(The data begins)

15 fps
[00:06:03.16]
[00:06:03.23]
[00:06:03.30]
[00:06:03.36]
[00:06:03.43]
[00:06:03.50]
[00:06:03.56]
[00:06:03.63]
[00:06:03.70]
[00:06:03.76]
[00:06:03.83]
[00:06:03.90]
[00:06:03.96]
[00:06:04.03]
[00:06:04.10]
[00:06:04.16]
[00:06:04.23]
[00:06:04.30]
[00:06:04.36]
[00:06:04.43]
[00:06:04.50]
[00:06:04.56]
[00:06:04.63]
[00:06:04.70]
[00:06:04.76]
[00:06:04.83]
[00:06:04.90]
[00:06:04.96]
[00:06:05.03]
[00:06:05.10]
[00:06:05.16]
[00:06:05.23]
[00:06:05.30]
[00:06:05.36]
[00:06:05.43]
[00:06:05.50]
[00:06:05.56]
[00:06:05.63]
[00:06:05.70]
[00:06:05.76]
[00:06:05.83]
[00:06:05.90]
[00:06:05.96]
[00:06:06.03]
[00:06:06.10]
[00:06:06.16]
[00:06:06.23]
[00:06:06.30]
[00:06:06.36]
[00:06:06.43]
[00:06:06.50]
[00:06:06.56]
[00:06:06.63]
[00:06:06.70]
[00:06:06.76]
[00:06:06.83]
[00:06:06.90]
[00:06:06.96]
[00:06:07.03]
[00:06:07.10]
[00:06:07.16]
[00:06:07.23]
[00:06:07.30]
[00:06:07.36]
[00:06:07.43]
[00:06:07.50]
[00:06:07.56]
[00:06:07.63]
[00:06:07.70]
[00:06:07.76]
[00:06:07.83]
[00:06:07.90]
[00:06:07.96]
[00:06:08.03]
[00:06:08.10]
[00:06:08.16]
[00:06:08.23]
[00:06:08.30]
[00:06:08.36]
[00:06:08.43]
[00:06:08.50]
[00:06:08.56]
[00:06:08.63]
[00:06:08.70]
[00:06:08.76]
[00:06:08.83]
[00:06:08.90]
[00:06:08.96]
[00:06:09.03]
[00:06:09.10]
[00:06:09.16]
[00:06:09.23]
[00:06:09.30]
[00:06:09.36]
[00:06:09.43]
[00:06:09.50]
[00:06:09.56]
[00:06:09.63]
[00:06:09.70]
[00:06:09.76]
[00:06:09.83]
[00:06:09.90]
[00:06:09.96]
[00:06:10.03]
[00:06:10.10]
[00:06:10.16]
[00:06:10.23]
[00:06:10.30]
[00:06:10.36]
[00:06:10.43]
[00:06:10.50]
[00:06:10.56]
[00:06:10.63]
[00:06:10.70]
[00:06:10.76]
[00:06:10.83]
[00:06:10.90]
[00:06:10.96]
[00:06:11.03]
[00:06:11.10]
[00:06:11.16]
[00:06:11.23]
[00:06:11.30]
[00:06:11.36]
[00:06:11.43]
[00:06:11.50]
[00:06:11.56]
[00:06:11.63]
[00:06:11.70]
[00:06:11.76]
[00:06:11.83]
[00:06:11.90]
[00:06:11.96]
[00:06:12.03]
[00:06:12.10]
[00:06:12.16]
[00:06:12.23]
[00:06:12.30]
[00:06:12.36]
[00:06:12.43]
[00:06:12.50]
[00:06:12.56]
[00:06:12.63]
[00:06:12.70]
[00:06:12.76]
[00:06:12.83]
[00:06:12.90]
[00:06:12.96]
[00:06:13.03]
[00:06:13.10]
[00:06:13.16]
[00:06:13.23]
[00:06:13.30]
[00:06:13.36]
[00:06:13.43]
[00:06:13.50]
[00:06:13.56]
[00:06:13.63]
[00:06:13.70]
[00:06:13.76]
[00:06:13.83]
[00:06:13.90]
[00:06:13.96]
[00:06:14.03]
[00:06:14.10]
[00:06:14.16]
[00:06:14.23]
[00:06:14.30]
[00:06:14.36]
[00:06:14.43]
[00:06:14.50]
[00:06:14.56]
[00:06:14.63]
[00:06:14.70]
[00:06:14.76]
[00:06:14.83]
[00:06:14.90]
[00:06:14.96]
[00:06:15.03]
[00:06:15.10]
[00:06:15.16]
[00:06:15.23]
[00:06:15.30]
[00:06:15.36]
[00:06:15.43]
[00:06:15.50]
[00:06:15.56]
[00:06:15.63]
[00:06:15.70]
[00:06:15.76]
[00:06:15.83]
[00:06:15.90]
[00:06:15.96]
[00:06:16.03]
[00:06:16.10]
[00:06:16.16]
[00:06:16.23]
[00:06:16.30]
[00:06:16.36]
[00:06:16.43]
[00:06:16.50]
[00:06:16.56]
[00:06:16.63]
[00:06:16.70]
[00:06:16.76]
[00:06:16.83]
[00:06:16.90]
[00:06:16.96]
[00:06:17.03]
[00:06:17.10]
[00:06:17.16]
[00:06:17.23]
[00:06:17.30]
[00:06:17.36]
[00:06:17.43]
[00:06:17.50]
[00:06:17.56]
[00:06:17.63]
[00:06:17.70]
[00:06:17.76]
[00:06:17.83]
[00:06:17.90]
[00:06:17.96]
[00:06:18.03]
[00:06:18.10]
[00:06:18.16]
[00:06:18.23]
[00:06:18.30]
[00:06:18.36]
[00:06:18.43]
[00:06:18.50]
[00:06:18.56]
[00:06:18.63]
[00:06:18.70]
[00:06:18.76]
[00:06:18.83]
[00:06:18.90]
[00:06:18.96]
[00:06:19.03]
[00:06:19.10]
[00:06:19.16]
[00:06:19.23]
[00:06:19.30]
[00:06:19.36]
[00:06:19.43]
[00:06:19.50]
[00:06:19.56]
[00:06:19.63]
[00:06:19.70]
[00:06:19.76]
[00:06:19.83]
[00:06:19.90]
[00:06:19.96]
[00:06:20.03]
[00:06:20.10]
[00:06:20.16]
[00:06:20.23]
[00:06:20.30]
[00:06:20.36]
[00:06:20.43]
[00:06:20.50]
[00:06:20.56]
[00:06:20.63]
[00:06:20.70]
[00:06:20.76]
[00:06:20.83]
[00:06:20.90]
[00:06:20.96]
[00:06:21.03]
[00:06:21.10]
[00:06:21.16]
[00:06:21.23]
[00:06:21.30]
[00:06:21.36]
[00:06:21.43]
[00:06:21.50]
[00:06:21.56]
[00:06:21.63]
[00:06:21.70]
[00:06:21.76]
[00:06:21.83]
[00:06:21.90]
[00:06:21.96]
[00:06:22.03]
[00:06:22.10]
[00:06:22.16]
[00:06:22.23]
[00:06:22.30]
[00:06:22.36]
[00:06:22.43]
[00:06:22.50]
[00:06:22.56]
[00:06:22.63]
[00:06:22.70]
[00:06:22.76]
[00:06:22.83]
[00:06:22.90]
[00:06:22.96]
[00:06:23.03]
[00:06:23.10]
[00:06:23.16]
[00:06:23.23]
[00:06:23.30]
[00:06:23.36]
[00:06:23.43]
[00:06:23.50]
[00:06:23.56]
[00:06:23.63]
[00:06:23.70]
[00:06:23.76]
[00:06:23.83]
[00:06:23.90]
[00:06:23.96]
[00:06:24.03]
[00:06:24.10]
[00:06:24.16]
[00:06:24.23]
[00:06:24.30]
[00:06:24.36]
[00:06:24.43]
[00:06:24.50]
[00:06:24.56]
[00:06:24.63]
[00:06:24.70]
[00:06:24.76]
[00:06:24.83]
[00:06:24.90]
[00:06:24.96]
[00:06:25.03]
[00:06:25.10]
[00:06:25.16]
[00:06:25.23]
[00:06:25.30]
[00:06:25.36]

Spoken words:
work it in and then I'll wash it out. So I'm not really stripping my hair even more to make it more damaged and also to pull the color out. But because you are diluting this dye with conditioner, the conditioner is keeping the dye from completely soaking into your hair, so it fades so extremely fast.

(The data ends)

• Task directions
Repeat the entries above verbatim, but only from the line that has "[00:06:04.03]" down to the line that has "[00:06:07.90]", inclusive.

• Solution
[00:06:04.03]
[00:06:04.10]
[00:06:04.16]
[00:06:04.23]
[00:06:04.30]
[00:06:04.36]
[00:06:04.43]
[00:06:04.50]
[00:06:04.56]
[00:06:04.63]
[00:06:04.70]
[00:06:04.76]
[00:06:04.83]
[00:06:04.90]
[00:06:04.96]
[00:06:05.03]
[00:06:05.10]
[00:06:05.16]
[00:06:05.23]
[00:06:05.30]
[00:06:05.36]
[00:06:05.43]
[00:06:05.50]
[00:06:05.56]
[00:06:05.63]
[00:06:05.70]
[00:06:05.76]
[00:06:05.83]
[00:06:05.90]
[00:06:05.96]
[00:06:06.03]
[00:06:06.10]
[00:06:06.16]
[00:06:06.23]
[00:06:06.30]
[00:06:06.36]
[00:06:06.43]
[00:06:06.50]
[00:06:06.56]
[00:06:06.63]
[00:06:06.70]
[00:06:06.76]
[00:06:06.83]
[00:06:06.90]
[00:06:06.96]
[00:06:07.03]
[00:06:07.10]
[00:06:07.16]
[00:06:07.23]
[00:06:07.30]
[00:06:07.36]
[00:06:07.43]
[00:06:07.50]
[00:06:07.56]
[00:06:07.63]
[00:06:07.70]
[00:06:07.76]
[00:06:07.83]
[00:06:07.90]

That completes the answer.